When I wrote that section, I was especially interested in the twin ideas of grief and haunting, since I imagined that Part 2 would begin with a funeral and end with a ghost. I didn’t have well-formed thoughts on the matter, just an intuition that these two experiences had something in common. For example, both grief and haunting tend to isolate a person. Grief is often accompanied by the desire to withdraw, to not commit to anything so that it can’t be lost too. The essential weirdness of a haunting sets the hauntee apart from the rest of the world, even people close to them. To be haunted is to be singled out, separated from the pack. There’s a feeling in both cases that no one else can possibly understand what one is going through, and that to try to explain it would be hopeless. And both grief and haunting can be slightly narcissistic: you might be in a very dark world, but you are at the center of that world. Hamlet’s grief is initially portrayed this way, disproportionate to the circumstances and self-indulgent. While he claims, "I have within that which passeth show," Claudius dismisses it with: "To persever/In obstinate condolement is a course/Of impious stubbornness...'tis a fault to heaven/A fault against the dead, a fault to nature/To reason most absurd: whose common theme/Is death of fathers." Claudius has an agenda, we know, but he’s correct, if overly dispassionate.

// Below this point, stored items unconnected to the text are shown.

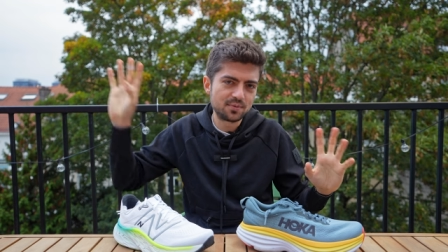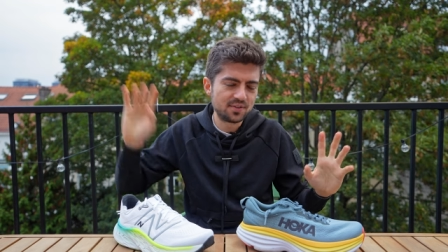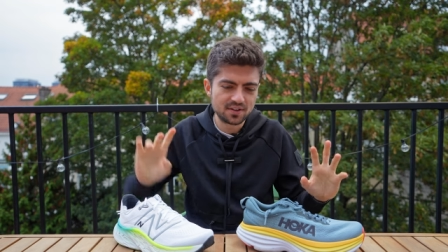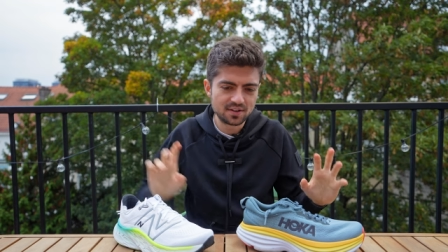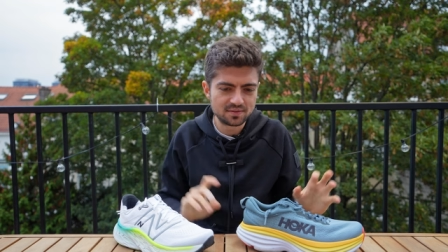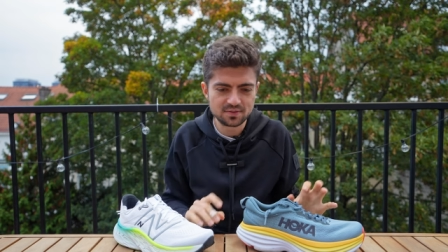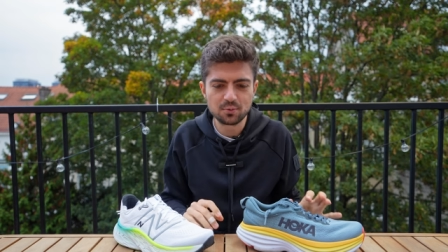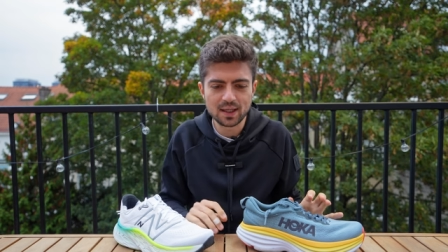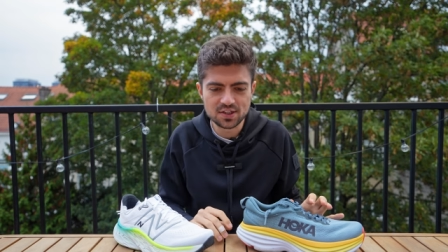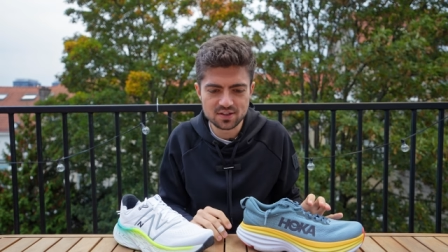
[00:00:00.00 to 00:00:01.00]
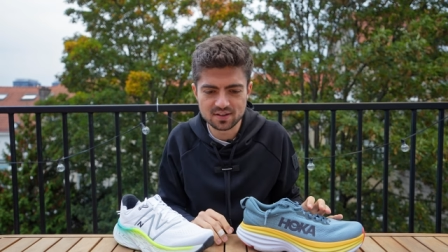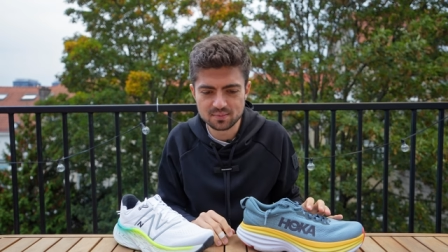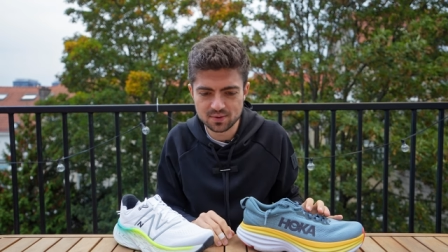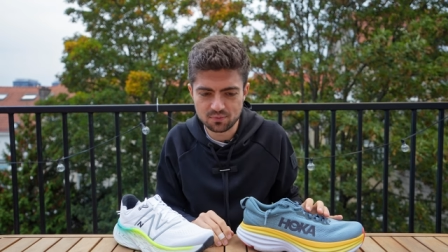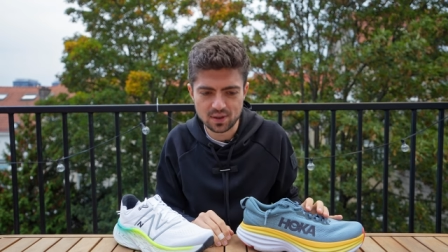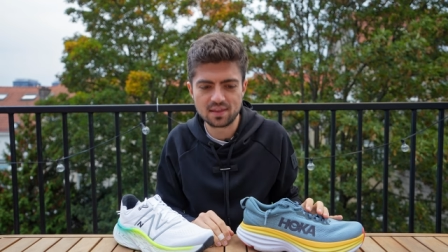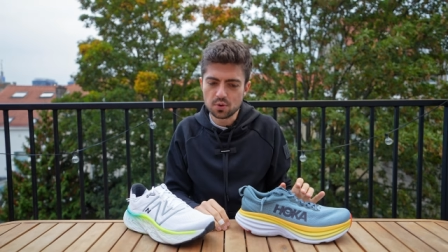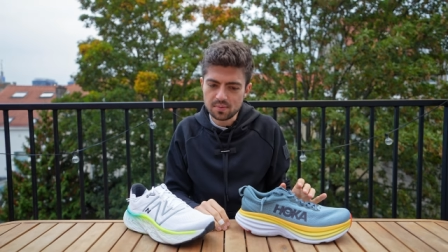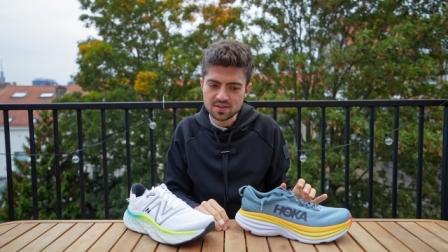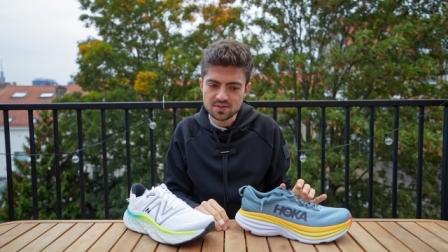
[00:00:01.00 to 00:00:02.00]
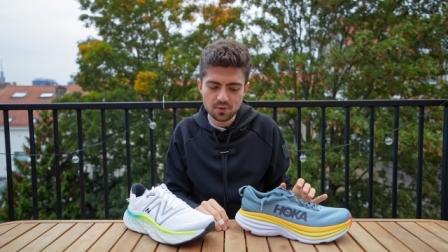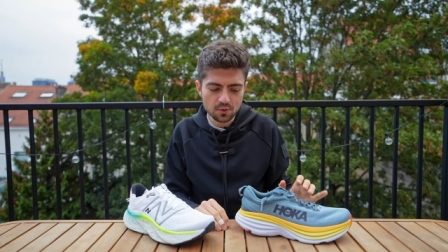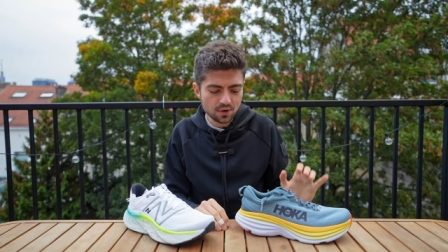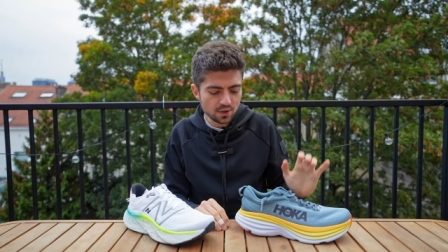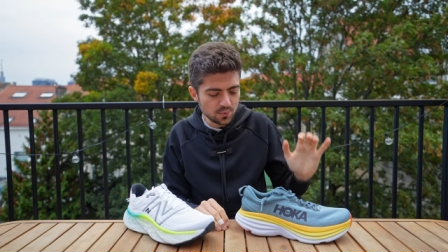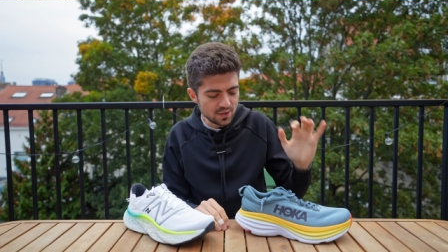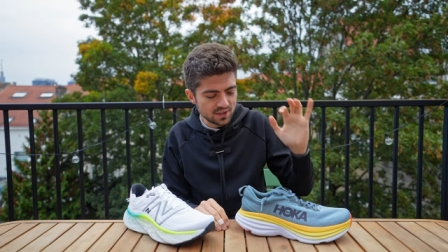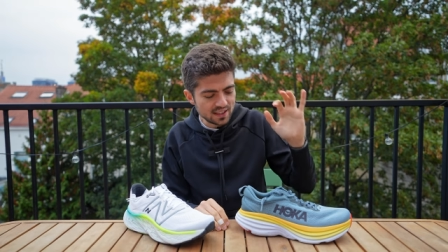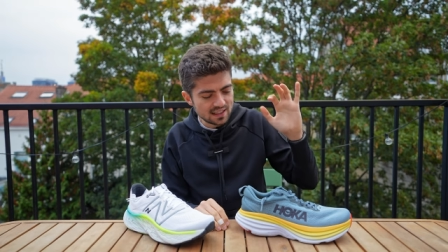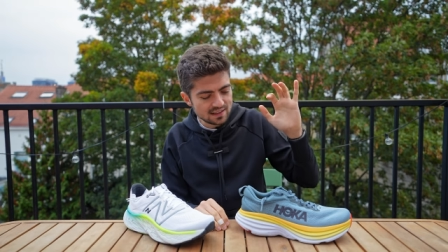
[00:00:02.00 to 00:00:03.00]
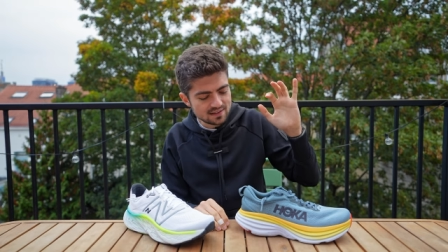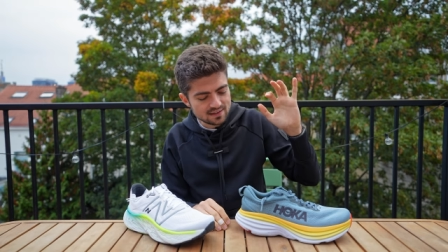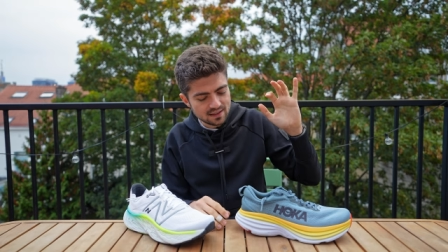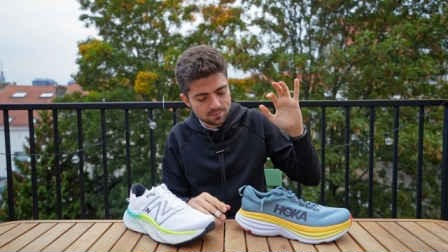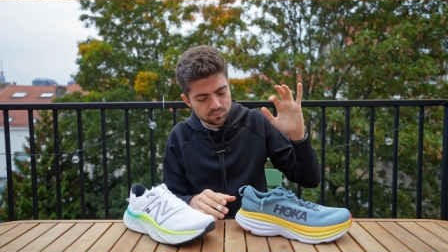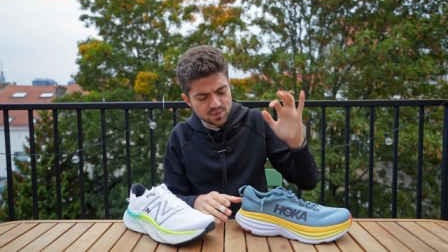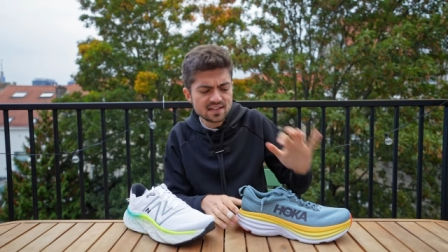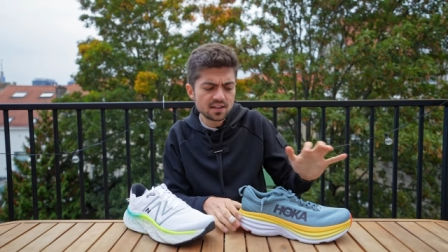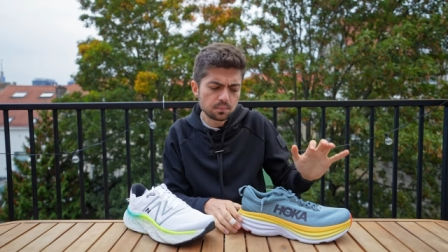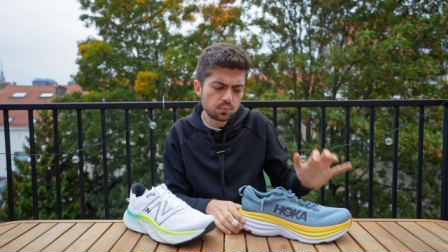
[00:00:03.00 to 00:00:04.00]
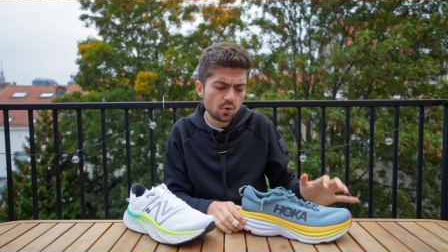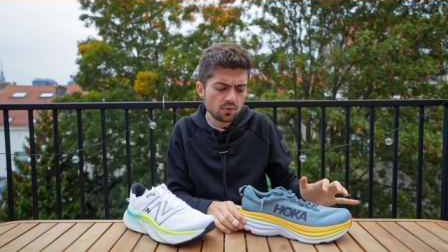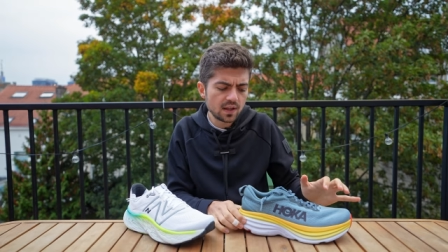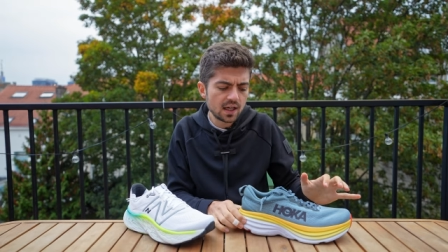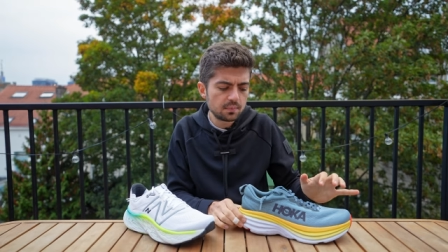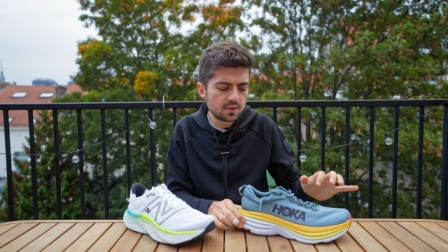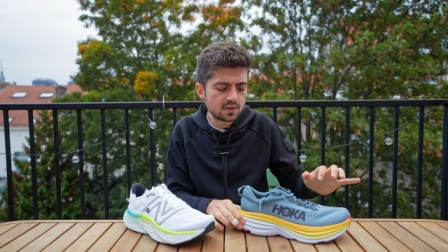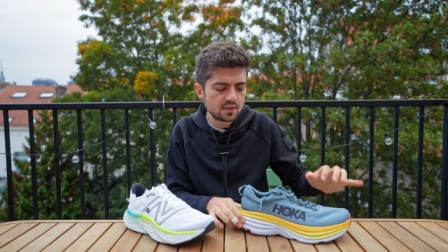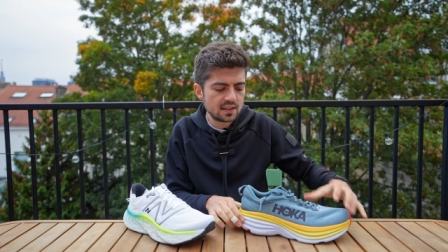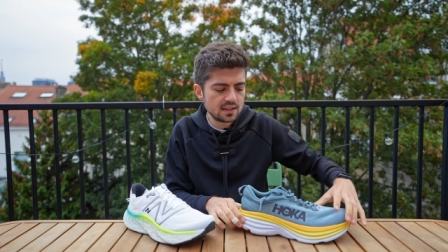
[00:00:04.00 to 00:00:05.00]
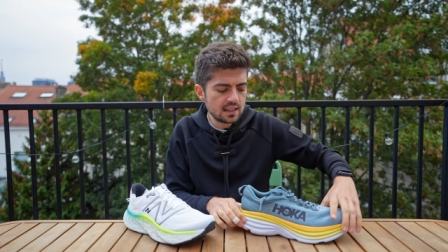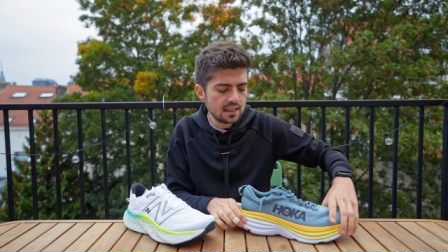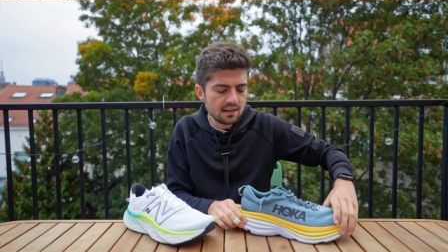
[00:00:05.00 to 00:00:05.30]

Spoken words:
of the range in terms of width. Durometer score, we're looking at, it's not ProFly, but the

By the way, an interesting book to read in this regard is C S Lewis’ A Grief Observed, a remarkable account of Lewis’s state of mind after his wife died from bone cancer in 1960. I first encountered it while drafting Part 2. Joan Didion’s highly acclaimed The Year of Magical Thinking is also beautiful and harrowing (though not a research source for me). What I took away from both is how particularly grief manifests itself. Grief is not a uniform experience with a reliable set of symptoms, but a sort of pall that entwines itself in the smallest perceptions and emotions of the sufferer.